Baca juga: Seluruh Direksi Pembangunan Jaya Ancol Diberhentikan, Tom Lembong: Penyegaran untuk Perbaikan
Winarto mengatakan hal tersebut merupakan dampak dari kondisi pandemi COVID-19 saat itu. Namun, seiring kasus Covid-19 yang kian terkendali di Indonesia, mobilitas, aktivitas produksi, dan konsumsi masyarakat pun meningkat sehingga berdampak pada pemasukan Ancol.
Selain itu, Winarto mengatakan pihaknya akan menampilkan inovasi dan menyelesaikan proyek baru yang bertujuan untuk meningkatkan pengunjung Ancol pada 2022. "Kita miliki inovasi baru di antaranya 'symphony of the seas', 'dancing water fountain' dan 'rebranding' logo baru," imbuhnya.

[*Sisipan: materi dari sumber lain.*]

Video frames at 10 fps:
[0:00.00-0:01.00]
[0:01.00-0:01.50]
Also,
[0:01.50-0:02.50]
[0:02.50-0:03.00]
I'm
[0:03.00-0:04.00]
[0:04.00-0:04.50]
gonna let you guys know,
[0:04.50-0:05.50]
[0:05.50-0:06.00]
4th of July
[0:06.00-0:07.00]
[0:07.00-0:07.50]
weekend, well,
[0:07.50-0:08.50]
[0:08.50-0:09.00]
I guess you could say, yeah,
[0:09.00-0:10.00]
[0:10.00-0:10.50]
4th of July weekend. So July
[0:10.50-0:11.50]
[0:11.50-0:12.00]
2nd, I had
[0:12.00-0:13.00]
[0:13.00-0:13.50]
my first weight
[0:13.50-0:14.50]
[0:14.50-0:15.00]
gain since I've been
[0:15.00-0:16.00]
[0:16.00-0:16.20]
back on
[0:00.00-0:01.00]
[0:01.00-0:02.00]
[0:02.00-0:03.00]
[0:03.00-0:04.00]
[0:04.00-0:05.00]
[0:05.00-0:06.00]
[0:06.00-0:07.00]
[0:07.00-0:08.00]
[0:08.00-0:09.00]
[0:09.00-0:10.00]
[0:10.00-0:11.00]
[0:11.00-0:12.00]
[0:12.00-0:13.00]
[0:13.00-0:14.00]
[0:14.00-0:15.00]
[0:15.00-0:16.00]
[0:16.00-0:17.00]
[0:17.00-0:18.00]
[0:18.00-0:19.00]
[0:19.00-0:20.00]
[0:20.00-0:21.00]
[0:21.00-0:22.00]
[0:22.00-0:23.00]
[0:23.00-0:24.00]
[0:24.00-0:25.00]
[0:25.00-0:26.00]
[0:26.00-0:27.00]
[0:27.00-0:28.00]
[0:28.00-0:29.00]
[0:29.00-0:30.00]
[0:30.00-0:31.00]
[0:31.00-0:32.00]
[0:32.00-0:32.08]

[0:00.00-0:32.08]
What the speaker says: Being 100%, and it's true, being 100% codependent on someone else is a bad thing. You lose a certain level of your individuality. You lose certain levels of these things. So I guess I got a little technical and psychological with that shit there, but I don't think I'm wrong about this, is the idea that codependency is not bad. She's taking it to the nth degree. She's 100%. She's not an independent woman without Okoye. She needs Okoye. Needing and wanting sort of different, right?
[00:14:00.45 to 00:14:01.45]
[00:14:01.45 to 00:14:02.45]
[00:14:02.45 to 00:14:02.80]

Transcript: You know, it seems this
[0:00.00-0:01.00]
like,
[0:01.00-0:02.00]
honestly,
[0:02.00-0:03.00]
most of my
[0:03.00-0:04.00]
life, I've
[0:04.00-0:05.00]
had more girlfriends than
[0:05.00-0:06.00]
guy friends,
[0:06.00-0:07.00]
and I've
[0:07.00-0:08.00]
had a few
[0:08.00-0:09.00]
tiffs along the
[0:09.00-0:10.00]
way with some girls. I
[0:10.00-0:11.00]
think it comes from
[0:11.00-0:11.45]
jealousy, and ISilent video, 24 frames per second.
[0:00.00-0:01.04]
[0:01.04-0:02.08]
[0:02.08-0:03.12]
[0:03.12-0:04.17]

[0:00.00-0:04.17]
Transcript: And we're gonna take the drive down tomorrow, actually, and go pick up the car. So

PT Pembangunan Jaya Ancol Tbk (PJAA) merupakan perusahaan yang bergerak dalam industri pariwisata, pengembang properti dan pelayanan jasa di Jakarta Utara.
Perseroan memiliki kawasan seluas lebih dari 500 hektare sehingga merupakan kawasan wisata terbesar dan terpadu di Indonesia yaitu Ancol Taman Impian.
Di dalamnya terdapat unit rekreasi seperti Dunia Fantasi, Ocean Dream Samudra, Atlantis Water Adventures, Sea World Ancol, Allianz Ecopark, Pasar Seni Ancol dan Jakarta Bird Land.
Kepemilikan saham PJAA mayoritas dipegang oleh Pemprov DKI Jakarta sebesar 72 persen, PT Pembangunan Jaya sebesar 18 persen dan publik 10 persen.
Tom Lembong soal Ancol: Utang Triliunan, Proyek Mangkrak, dan Model Bisnis Kuno
Komisaris Utama dan Independen PT Pembangunan Jaya Ancol Thomas Trikasih Lembong menyebut perlu ada profesional di tubuh Dewan Direksi dan Dewan Komisaris Ancol. Hal itu demi menyelamatkan perseroan dari kebangkrutan.
"Jaya Ancol harus diselamatkan secara finansial," kata Thomas Lembong dalam wawancara dengan Tempo secara daring, Jumat, 12 Agustus 2022.
Dia menuturkan Ancol masih memiliki utang Rp 1,4 triliun. Di sisi lain, selama ini Ancol tidak berkembang secara bisnis. Thomas berujar, manajerial Ancol terlalu politis dan tak fokus pada ilmu manajemen yang benar serta realistis.
Manajemen Ancol, tutur Thomas, masih berkutat pada model bisnis yang sudah usang. Misalnya, mengandalkan wahana seperti Dufan dan pembelian tiket di pintu gerbang Ancol.
Bahkan, pimpinan Ancol bermimpi untuk membangun Dufan kedua. Menurut Thomas, pembangunan wahana baru membutuhkan modal besar dan tak lagi relevan dengan generasi saat ini. "Sudah tidak cocok untuk realita pasar di abad ke-21," ucap dia.
Mantan Kepala Badan Koordiasi Penanaman Modal ini menambahkan Ancol juga tak berkembang. Buktinya banyak proyek mangkrak hingga sengketa aset.
Pembangunan hotel bintang lima di samping Putri Duyung yang telah menghabiskan ratusan miliar kini hanya berbentuk fondasi. Ancol Beach City (ABC) Mall yang dulu beroperasi juga tak lagi produktif. Kualitasnya, menurut Thomas, jelek.
Kemudian aset Sea World Ancol pernah bersengketa hingga disidangkan di Mahkamah Agung (MA).
Masalah berikutnya adalah filsafat manajemen Ancol yang keliru. Thomas membeberkan sudah puluhan tahun Ancol membiarkan pengusaha berjalan sendirian mengerjakan proyek.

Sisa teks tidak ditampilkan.